Here, we provide three rationales for the inclusion of cultured samples in TCGA and other cancer genomics efforts. First, we show that in the case of one major human tumor type, there are significant differences in the utility of different sample types for the identification of copy number alterations. Second, we document that there is little evidence supporting the popular notion that ex vivo culture of human tumors leads to spurious genetic alterations. And third, we show that most major somatically altered cancer genes discovered to date were identified using xenografts and cell lines. Based on these arguments, we believe it would be prudent for TCGA to include a range of sample types in their burgeoning analysis of cancer genomics.
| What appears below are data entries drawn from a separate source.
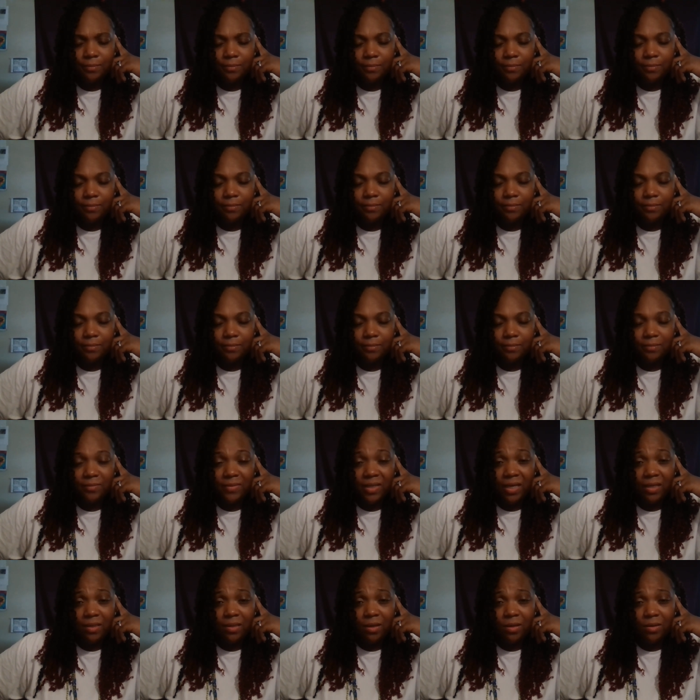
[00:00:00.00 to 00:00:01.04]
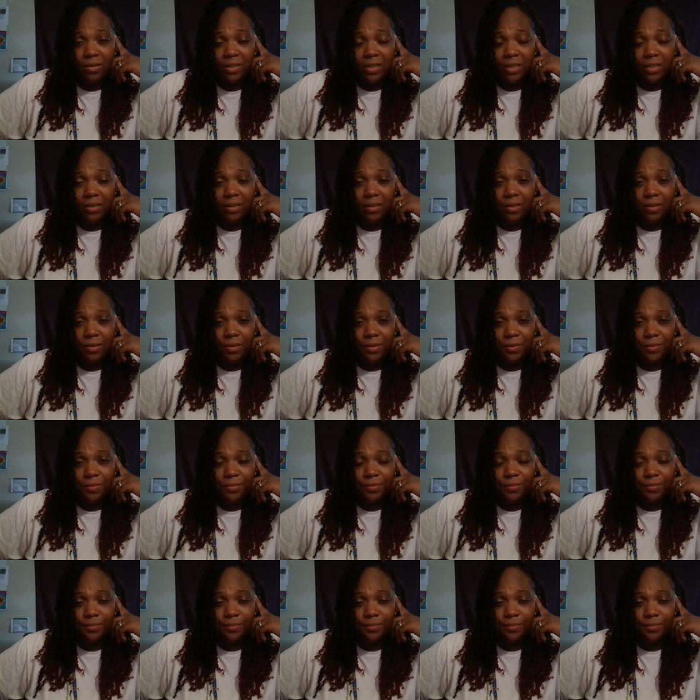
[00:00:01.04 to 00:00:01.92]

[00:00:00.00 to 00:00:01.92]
Hmm. They thought they did.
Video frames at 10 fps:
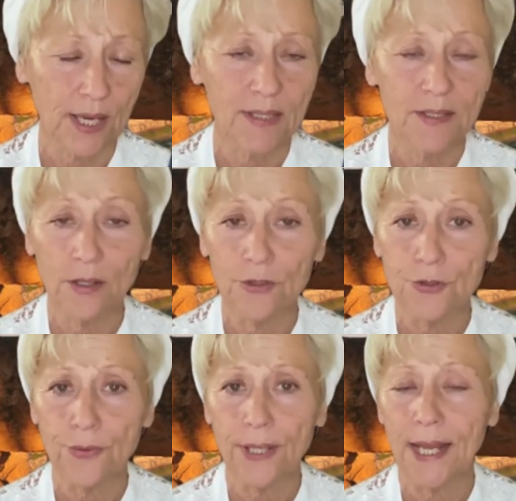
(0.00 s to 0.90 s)

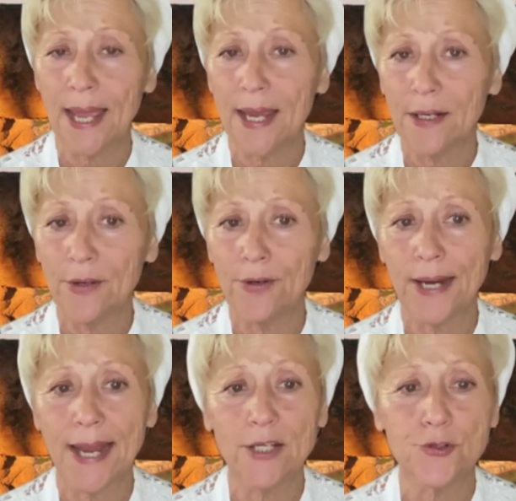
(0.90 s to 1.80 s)
adultery, anger,
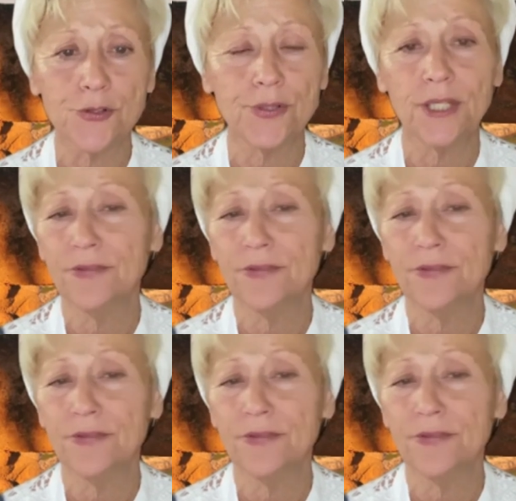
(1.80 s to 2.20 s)
hatred,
We also note that the use of cultured samples is supported by the Cancer Genome Project of the Wellcome Trust Sanger Institute and is within the agreed guidelines of the International Cancer Genome Consortium.
Grant support: National Cancer Institute, American Cancer Society, and Georgetown University School of Medicine (T. Waldman).
Note: Supplementary data for this article are available at Cancer Research Online (http://cancerres.aacrjournals.org/).
5These data were generated using Affymetrix 250K NspI SNP arrays and analyzed using dChip, a publicly available software program (http://biosun1.harvard.edu/complab/dchip/). These data have been reported on previously (5, 6), and the raw and processed data sets have been deposited into the Gene Expression Omnibus (http://www.ncbi.nlm.nih.gov/geo/), accession number GSE13021.
6Copy number data for a panel of 50 malignant glioma cell lines using Affymetrix SNP 6.0 arrays was generated by the Cancer Genome Project of the Wellcome Trust Sanger Institute, and is publicly available at http://www.sanger.ac.uk/genetics/CGP.
7Copy number data for a panel of 37 neuroblastoma cell lines using Affymetrix SNP 6.0 arrays was generated by the Cancer Genome Project of the Wellcome Trust Sanger Institute, and is publicly available at http://www.sanger.ac.uk/genetics/CGP.
Disclosure of Potential Conflicts of Interest No potential conflicts of interest were disclosed.